Your answer should hold only the lines from the one with "(1.04 s to 2.08 s)" through the end of the records, repeated exactly and minus any pictures.
** Source material follows **
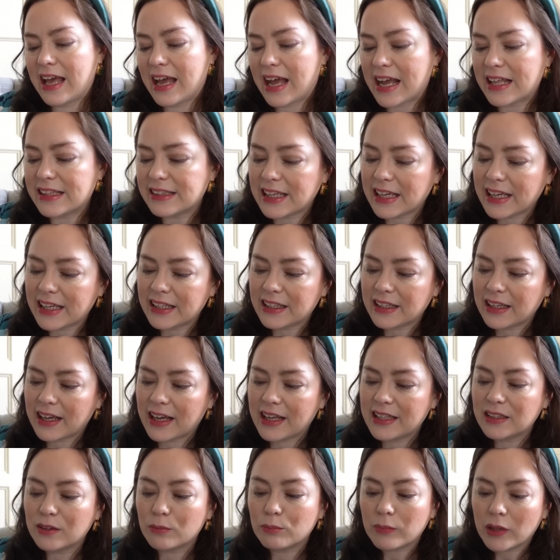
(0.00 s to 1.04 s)
And then
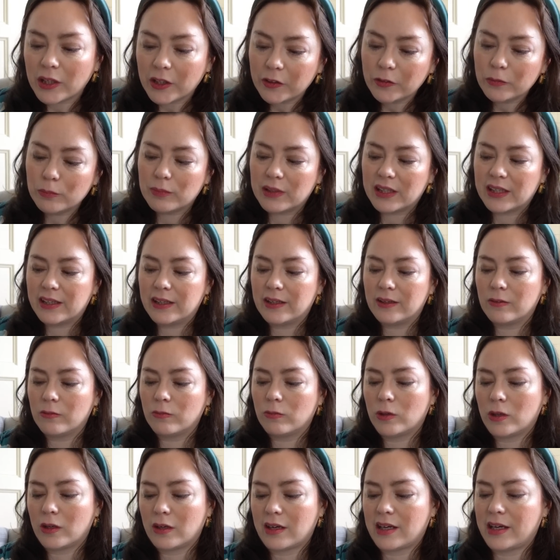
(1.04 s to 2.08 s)
at the moment,
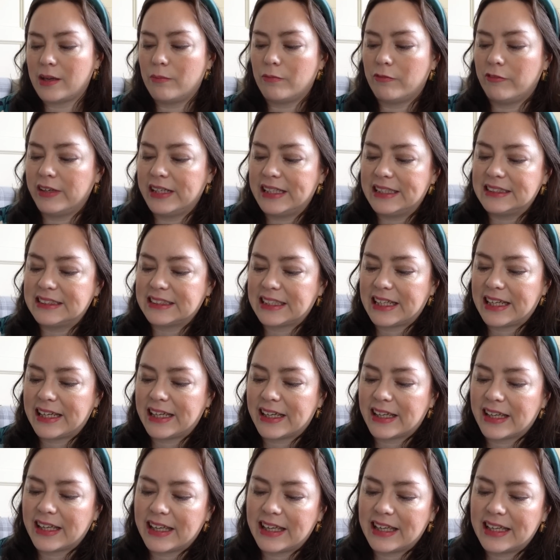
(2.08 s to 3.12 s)
what I'm
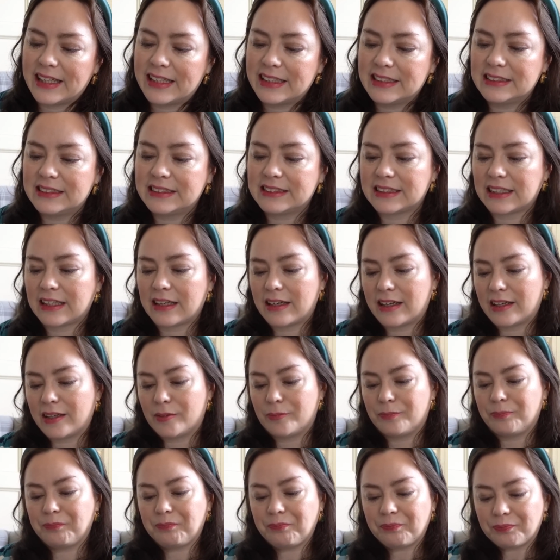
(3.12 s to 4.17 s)
reading is
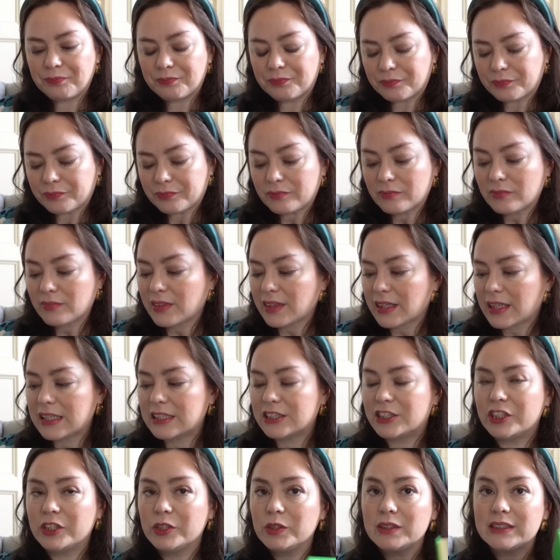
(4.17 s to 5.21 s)

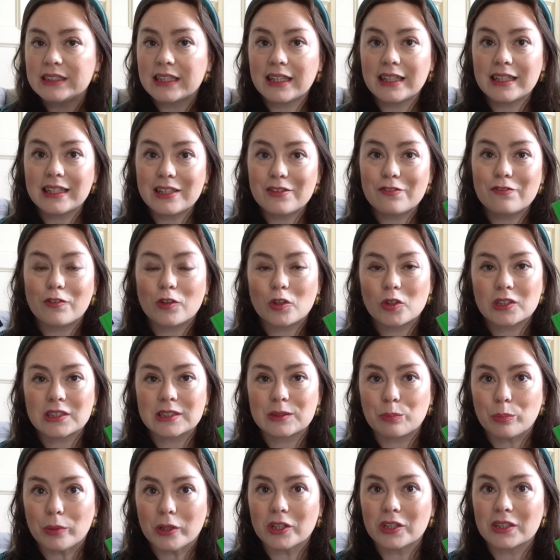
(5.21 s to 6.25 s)
two Slightly Fox
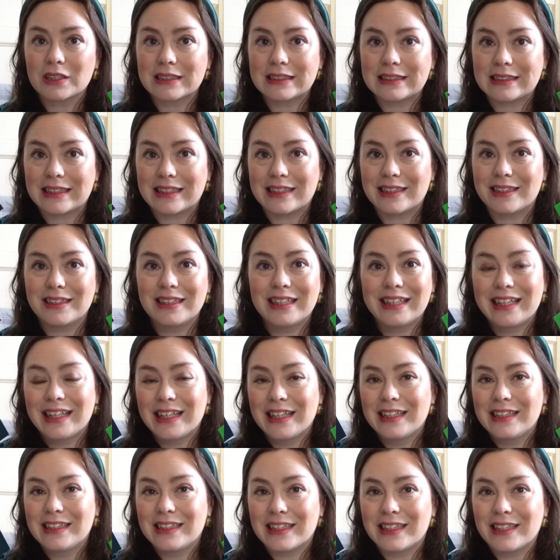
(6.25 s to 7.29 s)
books that
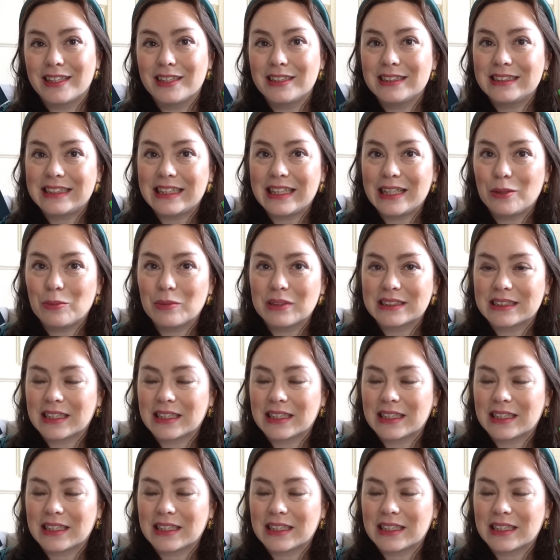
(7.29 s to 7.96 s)
the team at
** End of Source material **
* Finished task *
(1.04 s to 2.08 s)
at the moment,
(2.08 s to 3.12 s)
what I'm
(3.12 s to 4.17 s)
reading is
(4.17 s to 5.21 s)

(5.21 s to 6.25 s)
two Slightly Fox
(6.25 s to 7.29 s)
books that
(7.29 s to 7.96 s)
the team at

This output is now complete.